None of which is at all to say that there’s anything inherently wrong with using framing devices! Actually the opposite, kind of. First of all, because I genuinely do think that it’s a sign that we are actively, at this moment learning how to tell these stories, and how to listen to them, which is just so, so exciting I don’t even have words to express it. And secondly, because as a person who loves thinking about stories and storytelling enough to write this kind of ridiculous essay, I am obsessed with metafiction. I’m a sucker for the likes of Archive 81, The Magnus Archives, Welcome to Night Vale, Station to Station, Greater Boston, Within the Wires. They’re stories that take the questions that framing devices are used to answer for writers and audiences who don’t feel comfortable not asking them -- Why is this story being told? Who is telling it? Who is it being told to? -- and use those questions to the full advantage of the story, exploring character, creating beautifully effective horror, creating a bond with the listener. (Hell, one of the admittedly many things that Midnight Radio was about for me was exploring how much value and comfort I have found in listening to stories that acknowledged I was listening to them.) I think, though, that not all stories necessarily are their best selves when they feel like they have to address those questions, and as fiction podcasts become a bit more mainstream I’m really hoping that writers will feel more comfortable in trusting the audience to suspend that disbelief, and that audiences will feel more comfortable doing it, and that framing devices will be less unjustly maligned.

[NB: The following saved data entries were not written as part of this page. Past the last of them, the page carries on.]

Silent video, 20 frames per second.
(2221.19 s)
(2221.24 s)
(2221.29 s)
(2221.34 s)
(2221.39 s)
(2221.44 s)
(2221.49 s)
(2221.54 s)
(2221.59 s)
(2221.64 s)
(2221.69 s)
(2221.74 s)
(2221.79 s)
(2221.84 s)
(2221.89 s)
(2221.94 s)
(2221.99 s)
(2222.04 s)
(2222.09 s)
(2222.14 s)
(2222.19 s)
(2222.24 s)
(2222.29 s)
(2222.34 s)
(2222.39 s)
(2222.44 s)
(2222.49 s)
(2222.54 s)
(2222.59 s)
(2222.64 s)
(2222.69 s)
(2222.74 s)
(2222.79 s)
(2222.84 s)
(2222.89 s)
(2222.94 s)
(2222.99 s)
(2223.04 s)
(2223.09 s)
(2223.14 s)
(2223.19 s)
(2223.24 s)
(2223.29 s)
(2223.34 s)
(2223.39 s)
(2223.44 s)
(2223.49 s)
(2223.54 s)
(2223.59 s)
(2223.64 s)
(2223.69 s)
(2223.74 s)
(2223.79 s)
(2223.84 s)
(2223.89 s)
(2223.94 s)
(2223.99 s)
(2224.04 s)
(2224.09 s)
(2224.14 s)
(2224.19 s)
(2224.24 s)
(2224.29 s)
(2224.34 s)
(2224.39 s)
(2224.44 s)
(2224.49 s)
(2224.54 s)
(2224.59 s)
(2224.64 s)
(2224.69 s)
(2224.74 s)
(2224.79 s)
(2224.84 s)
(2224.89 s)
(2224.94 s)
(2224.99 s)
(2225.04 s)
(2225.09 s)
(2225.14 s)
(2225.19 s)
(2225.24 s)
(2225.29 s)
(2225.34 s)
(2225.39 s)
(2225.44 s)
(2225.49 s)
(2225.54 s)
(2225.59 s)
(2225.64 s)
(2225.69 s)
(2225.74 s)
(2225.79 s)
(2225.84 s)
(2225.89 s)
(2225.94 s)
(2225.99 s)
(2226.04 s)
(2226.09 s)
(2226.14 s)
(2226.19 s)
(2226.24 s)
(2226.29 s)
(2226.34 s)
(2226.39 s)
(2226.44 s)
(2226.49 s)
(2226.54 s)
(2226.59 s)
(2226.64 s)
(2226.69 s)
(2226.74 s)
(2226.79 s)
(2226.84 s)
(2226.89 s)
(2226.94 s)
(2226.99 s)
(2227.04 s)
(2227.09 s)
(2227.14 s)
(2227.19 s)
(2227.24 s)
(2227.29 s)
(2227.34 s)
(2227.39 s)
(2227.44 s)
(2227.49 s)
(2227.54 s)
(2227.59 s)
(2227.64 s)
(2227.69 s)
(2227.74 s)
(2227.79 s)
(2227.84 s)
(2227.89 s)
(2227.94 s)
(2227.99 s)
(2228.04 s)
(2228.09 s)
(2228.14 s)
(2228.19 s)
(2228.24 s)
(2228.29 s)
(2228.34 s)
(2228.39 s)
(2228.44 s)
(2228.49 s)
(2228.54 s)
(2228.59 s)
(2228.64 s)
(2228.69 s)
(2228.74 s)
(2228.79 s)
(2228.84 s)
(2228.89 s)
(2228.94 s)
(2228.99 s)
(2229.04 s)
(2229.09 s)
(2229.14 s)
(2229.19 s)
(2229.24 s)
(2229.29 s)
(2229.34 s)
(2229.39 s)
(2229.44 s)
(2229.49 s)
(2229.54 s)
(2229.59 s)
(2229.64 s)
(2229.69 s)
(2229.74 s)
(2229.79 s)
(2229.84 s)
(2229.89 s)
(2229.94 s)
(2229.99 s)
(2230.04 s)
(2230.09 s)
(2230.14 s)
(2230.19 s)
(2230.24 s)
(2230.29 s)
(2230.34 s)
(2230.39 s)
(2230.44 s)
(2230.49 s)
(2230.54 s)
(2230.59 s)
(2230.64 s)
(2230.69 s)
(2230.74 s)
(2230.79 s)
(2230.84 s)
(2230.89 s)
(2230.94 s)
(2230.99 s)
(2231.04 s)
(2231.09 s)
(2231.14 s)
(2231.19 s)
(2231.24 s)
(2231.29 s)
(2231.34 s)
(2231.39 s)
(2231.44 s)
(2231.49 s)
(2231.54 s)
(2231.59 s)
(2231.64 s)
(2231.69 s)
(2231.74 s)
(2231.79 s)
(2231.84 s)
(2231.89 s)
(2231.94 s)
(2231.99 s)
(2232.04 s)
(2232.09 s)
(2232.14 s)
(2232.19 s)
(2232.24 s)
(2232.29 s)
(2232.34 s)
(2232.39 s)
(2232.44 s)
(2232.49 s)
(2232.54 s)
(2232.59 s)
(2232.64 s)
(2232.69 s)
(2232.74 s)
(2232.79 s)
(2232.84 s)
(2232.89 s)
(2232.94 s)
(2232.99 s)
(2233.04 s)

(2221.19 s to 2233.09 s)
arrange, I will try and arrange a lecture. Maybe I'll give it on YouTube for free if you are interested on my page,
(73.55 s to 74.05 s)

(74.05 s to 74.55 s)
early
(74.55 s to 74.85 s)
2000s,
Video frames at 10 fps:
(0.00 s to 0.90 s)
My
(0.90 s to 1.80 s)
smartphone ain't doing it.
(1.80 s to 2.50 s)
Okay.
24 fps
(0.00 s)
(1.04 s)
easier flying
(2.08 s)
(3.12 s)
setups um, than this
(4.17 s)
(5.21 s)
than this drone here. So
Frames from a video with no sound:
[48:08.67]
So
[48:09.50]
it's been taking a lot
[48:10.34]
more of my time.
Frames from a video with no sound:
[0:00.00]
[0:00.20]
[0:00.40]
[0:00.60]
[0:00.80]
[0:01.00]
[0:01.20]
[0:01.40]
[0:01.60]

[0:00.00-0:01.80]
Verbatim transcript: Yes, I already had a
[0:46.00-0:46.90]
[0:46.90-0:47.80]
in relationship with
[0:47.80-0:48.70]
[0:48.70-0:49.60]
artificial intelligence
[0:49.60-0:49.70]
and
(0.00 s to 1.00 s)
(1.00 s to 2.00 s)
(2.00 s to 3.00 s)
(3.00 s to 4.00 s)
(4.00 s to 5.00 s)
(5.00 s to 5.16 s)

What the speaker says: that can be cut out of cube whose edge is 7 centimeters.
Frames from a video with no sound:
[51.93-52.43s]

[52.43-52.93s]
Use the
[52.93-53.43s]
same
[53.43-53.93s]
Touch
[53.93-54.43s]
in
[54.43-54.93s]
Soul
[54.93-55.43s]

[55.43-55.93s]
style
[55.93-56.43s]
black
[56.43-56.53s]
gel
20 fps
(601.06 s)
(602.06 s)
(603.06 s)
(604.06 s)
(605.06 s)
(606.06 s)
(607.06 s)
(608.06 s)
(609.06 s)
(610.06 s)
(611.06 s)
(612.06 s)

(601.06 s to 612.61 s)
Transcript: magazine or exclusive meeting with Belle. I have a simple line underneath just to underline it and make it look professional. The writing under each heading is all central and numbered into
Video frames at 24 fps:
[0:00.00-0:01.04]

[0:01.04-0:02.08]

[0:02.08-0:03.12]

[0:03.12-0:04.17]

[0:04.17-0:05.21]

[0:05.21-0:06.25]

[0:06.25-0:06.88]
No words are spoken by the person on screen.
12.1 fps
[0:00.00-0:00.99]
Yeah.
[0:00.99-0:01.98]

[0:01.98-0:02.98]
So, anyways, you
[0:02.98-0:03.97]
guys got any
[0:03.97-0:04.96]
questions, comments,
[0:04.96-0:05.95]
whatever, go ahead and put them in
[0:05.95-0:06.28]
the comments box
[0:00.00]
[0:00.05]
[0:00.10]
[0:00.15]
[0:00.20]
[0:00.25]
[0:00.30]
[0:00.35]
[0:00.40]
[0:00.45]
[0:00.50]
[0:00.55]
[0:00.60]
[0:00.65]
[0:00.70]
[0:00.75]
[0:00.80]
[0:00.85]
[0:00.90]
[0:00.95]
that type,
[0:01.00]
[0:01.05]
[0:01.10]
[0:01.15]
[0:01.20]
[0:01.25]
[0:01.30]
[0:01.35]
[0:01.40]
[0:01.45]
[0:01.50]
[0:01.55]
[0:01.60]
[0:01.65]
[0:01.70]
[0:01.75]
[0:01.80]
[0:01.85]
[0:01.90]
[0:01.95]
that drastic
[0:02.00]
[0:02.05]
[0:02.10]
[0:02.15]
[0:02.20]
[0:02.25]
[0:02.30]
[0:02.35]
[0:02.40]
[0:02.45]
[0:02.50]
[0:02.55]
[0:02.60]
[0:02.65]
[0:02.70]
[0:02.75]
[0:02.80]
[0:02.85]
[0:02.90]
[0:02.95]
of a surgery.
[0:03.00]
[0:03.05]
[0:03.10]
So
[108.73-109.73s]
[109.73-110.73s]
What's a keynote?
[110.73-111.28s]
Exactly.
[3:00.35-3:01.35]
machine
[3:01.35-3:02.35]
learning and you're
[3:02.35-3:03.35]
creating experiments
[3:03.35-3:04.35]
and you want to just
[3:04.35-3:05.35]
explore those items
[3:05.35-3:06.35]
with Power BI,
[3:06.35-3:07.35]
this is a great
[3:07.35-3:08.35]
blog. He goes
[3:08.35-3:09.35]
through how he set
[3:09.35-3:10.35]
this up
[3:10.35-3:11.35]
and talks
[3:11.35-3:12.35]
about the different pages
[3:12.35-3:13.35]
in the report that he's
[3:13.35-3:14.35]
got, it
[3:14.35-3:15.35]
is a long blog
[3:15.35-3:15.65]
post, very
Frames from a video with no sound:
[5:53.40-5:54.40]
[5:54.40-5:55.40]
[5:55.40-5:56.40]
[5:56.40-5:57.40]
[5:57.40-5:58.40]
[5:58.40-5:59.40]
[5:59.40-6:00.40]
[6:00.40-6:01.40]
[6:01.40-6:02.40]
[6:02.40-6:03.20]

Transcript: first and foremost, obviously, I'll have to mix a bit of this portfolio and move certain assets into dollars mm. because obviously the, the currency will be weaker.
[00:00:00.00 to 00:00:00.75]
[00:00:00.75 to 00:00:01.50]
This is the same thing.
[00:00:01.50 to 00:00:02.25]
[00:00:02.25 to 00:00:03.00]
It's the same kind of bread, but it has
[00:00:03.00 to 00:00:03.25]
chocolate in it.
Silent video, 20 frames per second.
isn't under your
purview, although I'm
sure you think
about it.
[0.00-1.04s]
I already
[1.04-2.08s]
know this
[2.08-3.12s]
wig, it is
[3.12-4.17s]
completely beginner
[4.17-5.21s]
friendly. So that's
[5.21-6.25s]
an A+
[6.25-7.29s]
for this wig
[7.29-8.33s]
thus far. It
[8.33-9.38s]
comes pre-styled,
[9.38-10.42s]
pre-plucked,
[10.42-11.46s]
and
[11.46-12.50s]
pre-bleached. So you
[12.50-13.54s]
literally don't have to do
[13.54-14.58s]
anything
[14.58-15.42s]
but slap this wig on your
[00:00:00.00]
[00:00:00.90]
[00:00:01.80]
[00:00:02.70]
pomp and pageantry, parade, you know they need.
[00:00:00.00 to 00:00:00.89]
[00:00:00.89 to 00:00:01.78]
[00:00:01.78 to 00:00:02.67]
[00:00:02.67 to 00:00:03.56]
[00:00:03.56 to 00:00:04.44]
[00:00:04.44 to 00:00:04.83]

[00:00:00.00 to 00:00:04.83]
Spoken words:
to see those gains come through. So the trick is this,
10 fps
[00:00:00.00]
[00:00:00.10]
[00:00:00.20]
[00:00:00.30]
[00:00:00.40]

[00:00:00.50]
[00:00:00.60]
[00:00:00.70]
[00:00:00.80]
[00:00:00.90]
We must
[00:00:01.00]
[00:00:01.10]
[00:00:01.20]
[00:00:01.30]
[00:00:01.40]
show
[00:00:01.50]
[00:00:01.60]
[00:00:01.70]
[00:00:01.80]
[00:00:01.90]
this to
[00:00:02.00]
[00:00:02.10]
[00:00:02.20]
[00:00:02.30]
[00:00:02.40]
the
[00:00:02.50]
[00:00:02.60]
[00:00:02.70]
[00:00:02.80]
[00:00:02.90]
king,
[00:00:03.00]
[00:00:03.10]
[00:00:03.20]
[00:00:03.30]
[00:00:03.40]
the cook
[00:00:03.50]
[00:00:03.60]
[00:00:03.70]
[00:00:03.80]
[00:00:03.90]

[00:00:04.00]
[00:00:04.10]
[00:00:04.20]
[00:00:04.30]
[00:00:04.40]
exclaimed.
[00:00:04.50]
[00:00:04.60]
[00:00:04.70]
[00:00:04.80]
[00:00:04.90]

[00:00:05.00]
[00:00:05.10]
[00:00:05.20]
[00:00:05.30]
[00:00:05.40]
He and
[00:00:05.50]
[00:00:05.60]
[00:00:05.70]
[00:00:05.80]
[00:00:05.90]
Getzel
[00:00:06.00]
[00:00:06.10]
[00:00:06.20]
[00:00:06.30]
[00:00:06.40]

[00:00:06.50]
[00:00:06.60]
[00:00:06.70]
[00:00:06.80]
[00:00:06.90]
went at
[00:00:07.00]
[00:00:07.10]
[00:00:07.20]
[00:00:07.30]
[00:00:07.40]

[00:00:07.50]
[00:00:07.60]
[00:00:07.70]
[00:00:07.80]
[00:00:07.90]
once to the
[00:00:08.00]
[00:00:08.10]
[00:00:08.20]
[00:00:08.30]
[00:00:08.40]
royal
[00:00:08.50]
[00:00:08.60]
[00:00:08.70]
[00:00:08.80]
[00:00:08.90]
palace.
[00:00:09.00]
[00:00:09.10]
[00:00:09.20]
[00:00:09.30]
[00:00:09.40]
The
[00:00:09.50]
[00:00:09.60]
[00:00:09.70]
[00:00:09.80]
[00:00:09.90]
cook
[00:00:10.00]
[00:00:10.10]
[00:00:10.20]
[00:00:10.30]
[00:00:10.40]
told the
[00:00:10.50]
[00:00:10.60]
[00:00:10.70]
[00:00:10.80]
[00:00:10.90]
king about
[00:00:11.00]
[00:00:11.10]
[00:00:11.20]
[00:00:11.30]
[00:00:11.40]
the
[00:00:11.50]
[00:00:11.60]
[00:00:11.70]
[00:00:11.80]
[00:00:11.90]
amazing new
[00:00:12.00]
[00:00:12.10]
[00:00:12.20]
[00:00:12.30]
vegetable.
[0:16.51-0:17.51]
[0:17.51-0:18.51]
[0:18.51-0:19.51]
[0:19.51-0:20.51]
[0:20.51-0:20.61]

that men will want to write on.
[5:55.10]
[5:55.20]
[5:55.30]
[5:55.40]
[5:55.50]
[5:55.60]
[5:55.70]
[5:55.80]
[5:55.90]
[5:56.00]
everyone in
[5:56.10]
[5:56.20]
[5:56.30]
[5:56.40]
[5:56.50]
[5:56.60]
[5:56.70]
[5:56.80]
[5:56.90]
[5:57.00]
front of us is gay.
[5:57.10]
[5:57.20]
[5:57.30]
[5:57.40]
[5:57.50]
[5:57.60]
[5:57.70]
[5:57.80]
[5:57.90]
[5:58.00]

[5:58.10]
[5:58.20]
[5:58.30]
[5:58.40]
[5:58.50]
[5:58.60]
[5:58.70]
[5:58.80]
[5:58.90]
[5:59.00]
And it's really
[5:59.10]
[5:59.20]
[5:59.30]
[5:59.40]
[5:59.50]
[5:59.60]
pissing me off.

Of course, all of that is focused on writing techniques, and I think that’s because I’m a writer who has studied writing! I know very little concretely about the part of audio storytelling that relies on sound design, so while I have a definite feeling that classic and modern audio fiction is using different sound design languages, or that the audio language of British audio drama (where there’s much more continuity in the history of the medium) is different from audio fiction from elsewhere, that’s a lot harder for me to put into words like this. It’s something I would desperately love to see explored by someone who did know that field intimately, though.